PKK yöneticilerinden Murat Karayılan da birçok kez yaptığı açıklamada aynı yöndeki amaçlarını dile getirdi.
Batıda AK Parti’ye kaybettirme stratejisinde kısmen başarılı oldular.
İstanbul başta olmak üzere Ankara, Adana, Mersin ve Antalya gibi bazı illerde AK Parti’nin kaybına yol açtılar.
Ancak HDP’nin, Türkiye Cumhuriyeti tarihinde Kürt meselesi konusunda en büyük adımları atmış, Kürtçeyi yasaklı olmaktan çıkarmış, Kürtlerin bu ülkede kendilerini gerçek vatandaş hissetmelerini sağlamış AK Parti’nin kaybetmesi için, kuruluşundan bu yana dindar, muhafazakarlarla birlikte Kürtlere ikinci hatta üçüncü sınıf muamelesi yapan, Kürt meselesinin temel sebebi olan anlayışın temsilcisi CHP’yi desteklemeleri Doğu ve Güneydoğu’da büyük bir hezimet yaşamalarına yol açtı.
HDP, buralarda daha önce aldıkları birçok il ve ilçede ciddi oy kaybı yaşarken Şırnak, Ağrı ve Bitlis’i AK Parti’ye, Tunceli’yi de TKP’ye kaptırdı. Türkiye genelindeki oy oranları da yüzde 10’lardan yüzde 4’lere indi.
HDP, bu “intihar eylemi” ile CHP’ye kazandırıp AK Parti’yi yaralarken, kendini yok etmiş oldu.

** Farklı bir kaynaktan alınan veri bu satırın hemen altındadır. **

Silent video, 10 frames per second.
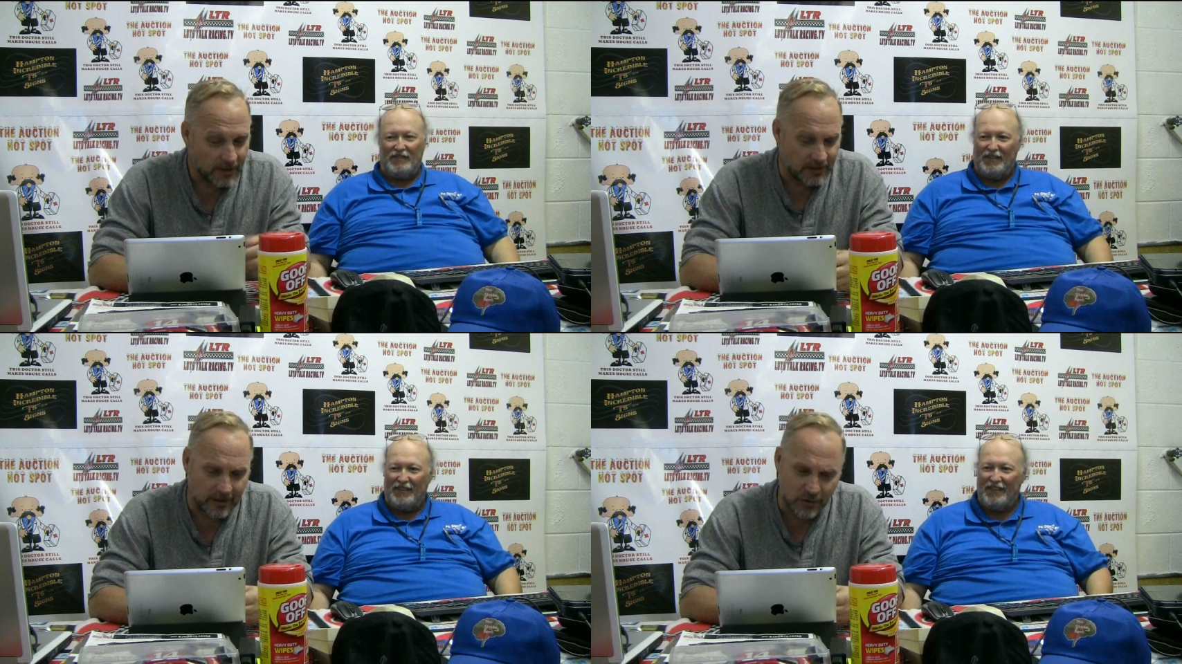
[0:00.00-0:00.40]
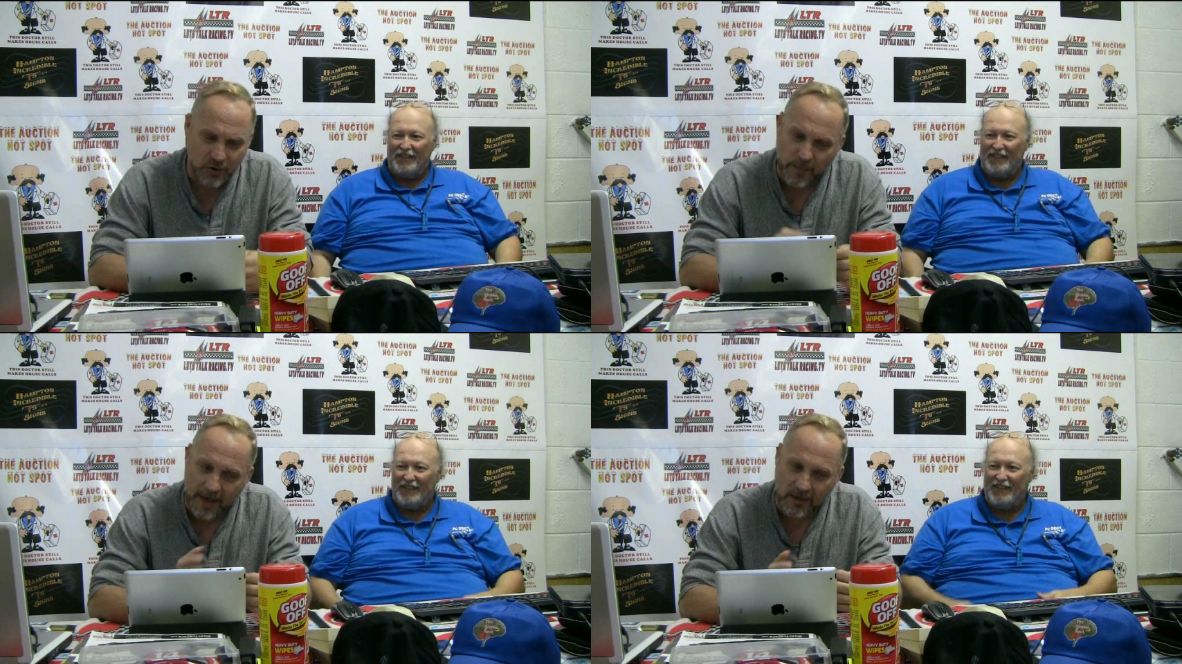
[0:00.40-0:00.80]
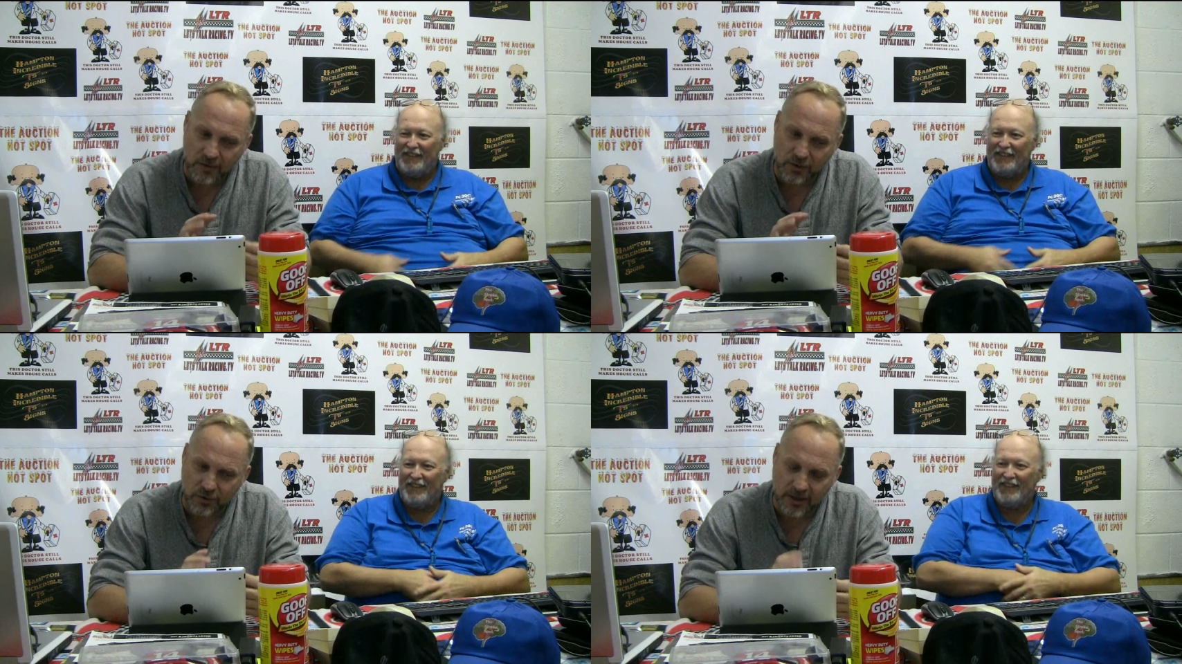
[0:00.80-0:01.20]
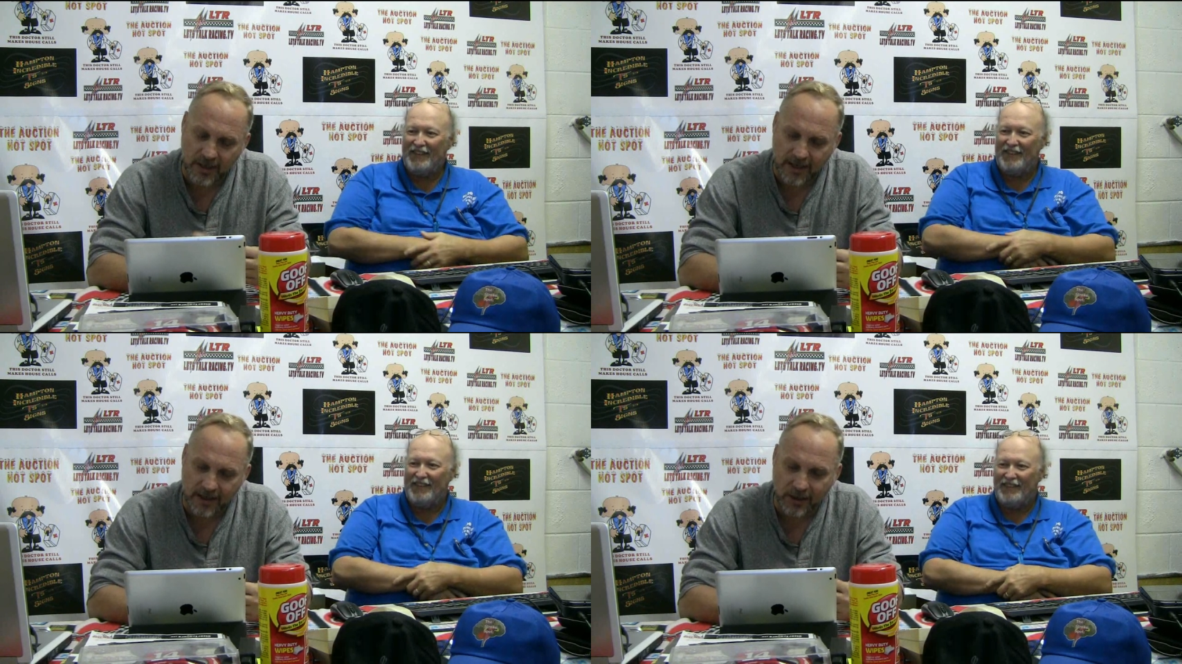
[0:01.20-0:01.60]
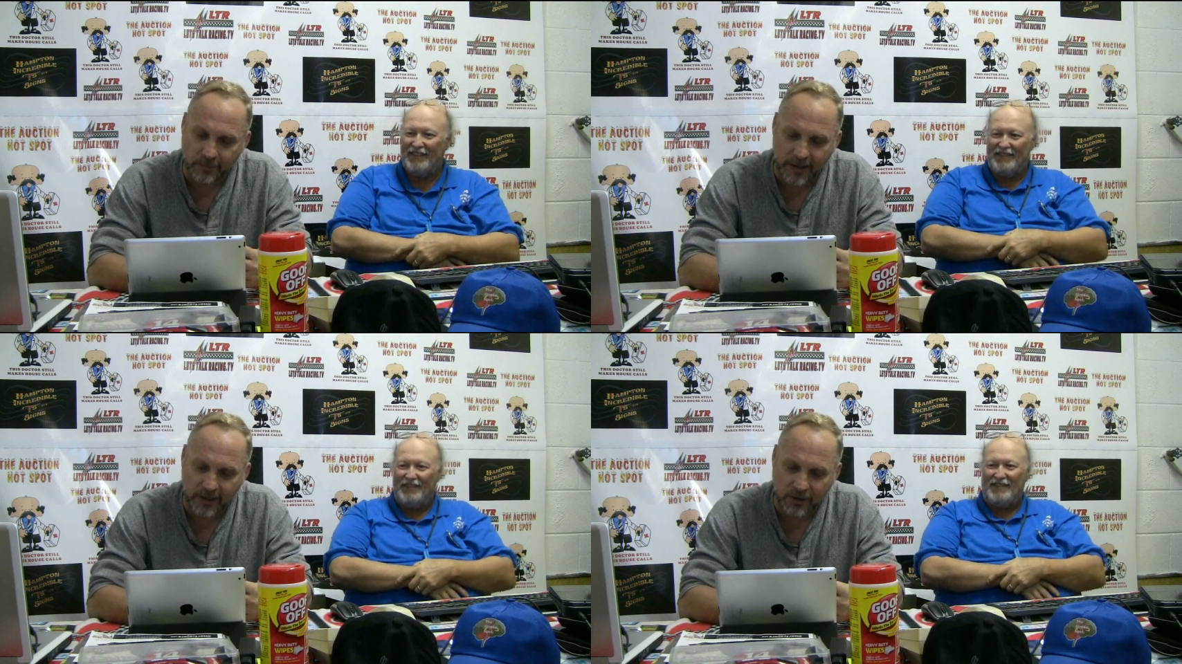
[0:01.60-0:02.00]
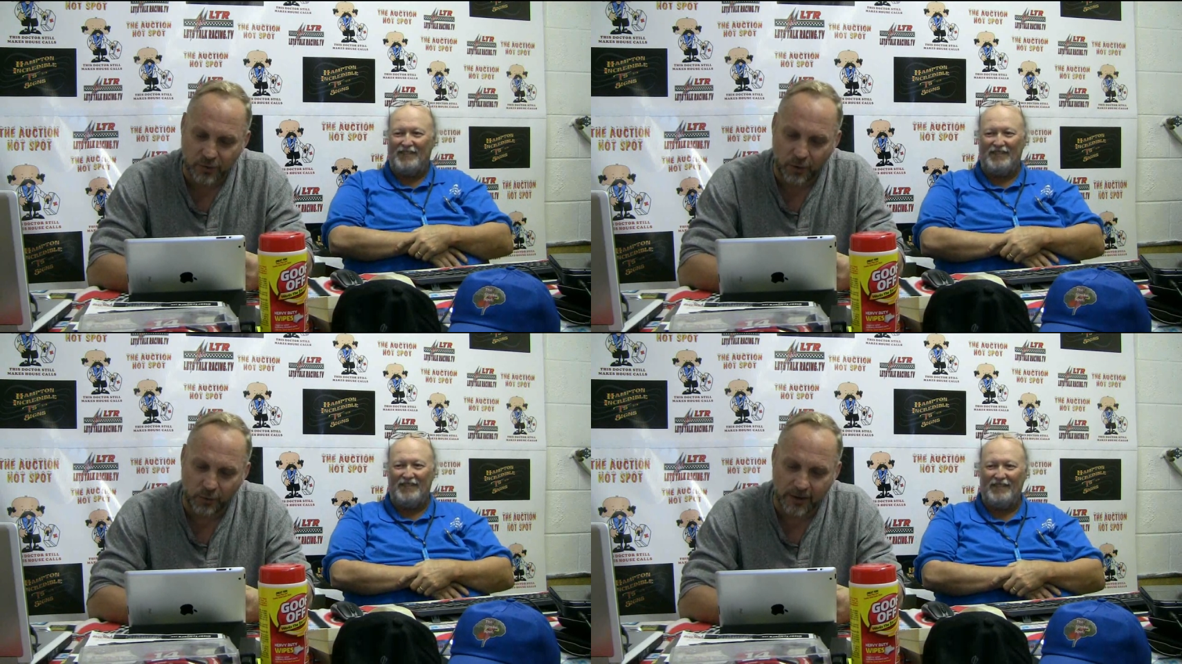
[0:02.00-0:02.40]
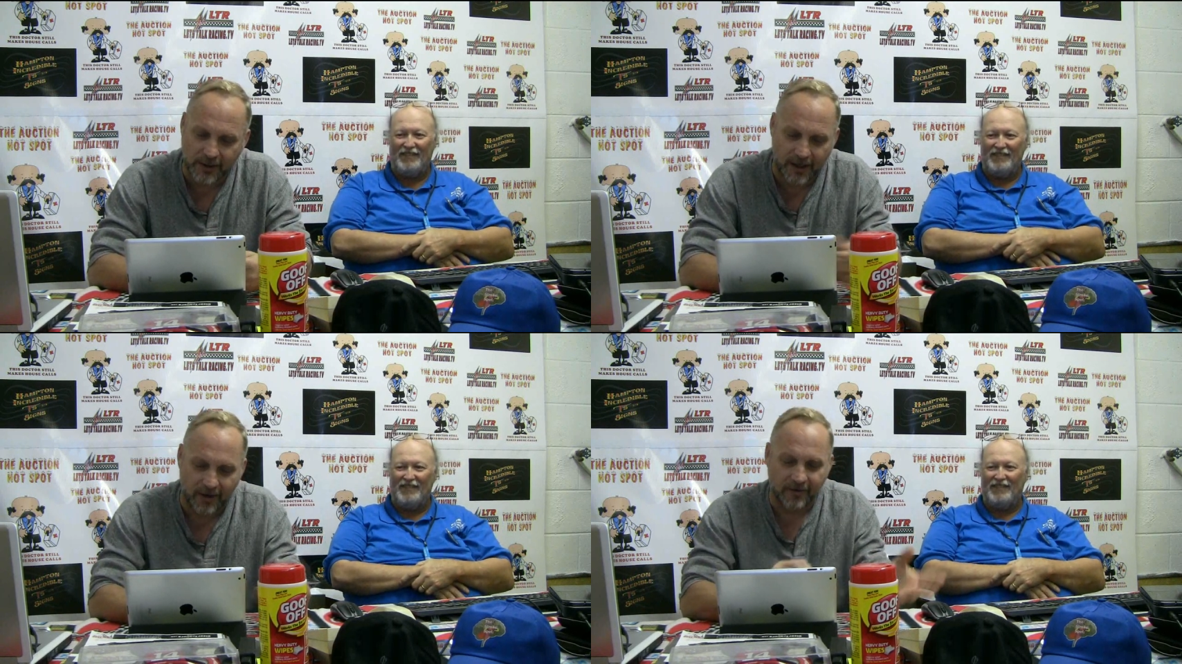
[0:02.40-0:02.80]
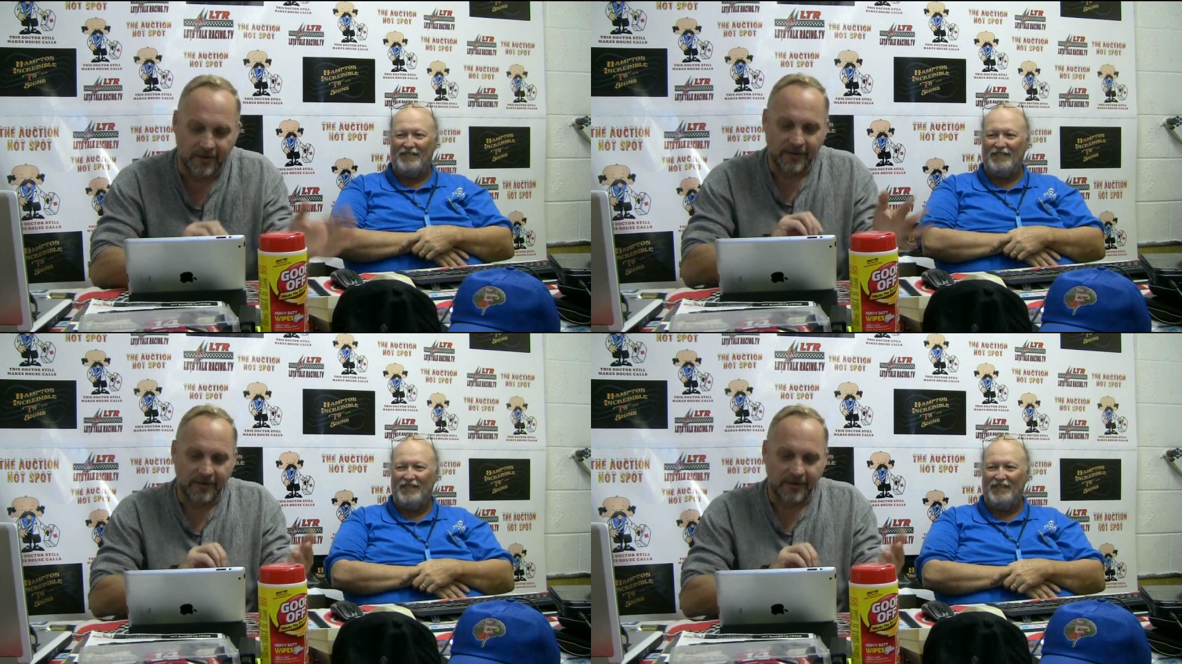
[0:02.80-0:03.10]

Speaker 1: You know, spotters usually got a little bit of control in there.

Erdoğan, seçim sonuçlarının önemli ölçüde belli olmasının hemen ardından gerek İstanbul’da yaptığı açıklamada gerekse de Ankara’daki balkon konuşmasında, seçimden yine birinci parti olarak çıktıkları ve oy kaybına uğramadıkları sözleriyle bir yandan kendi parti tabanına öz güven aşılarken diğer yandan sandıktan çıkan sonuçları masaya yatıracakları ve hatalarını tespit ederek gereğini yapacaklarını belirterek ciddi bir değişim ve dönüşüm sinyali verdi.

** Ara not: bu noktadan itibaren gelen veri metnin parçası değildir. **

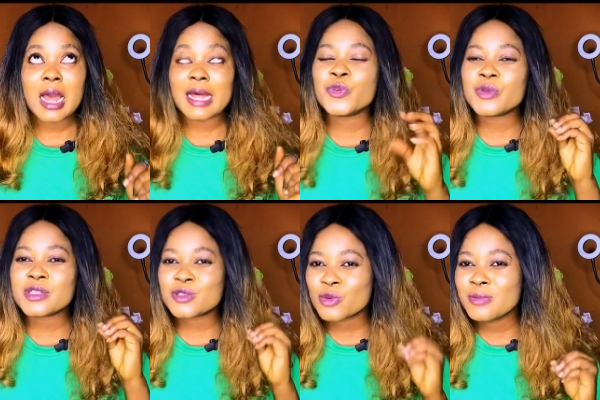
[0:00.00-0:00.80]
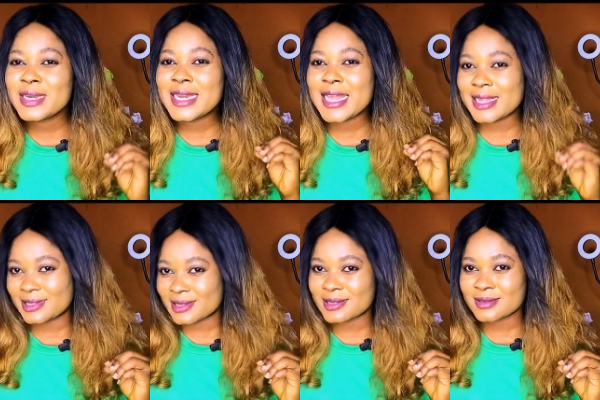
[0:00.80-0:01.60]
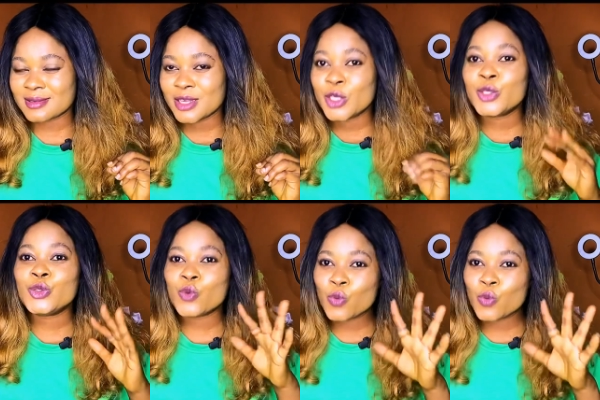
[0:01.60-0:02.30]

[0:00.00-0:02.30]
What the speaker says: If you resume late, you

Erdoğan’ın her iki konuşmasında da özellikle Doğu ve Güneydoğu’daki seçim sonuçlarına dikkat çekerek, “Kürt kardeşlerime teşekkür ediyorum” şeklindeki sözlerinin altını ayrıca çizmek gerek.
Erdoğan’ın tüm bu açıklamaları, AK Parti’nin bazı büyükşehirleri kaybederek aldığı yaraları sarmak ve onları iyileştirmek için ciddi bir değişim sürecine gireceğini gösteriyor.
Bu değişimin nasıl olacağını önümüzdeki günlerde görmeye başlamamız mümkün olabilir.
HDP’nin bu “intihar eylemi” sonrasında yerde yatan cesedi kimin, nasıl kaldıracağı ise henüz meçhul.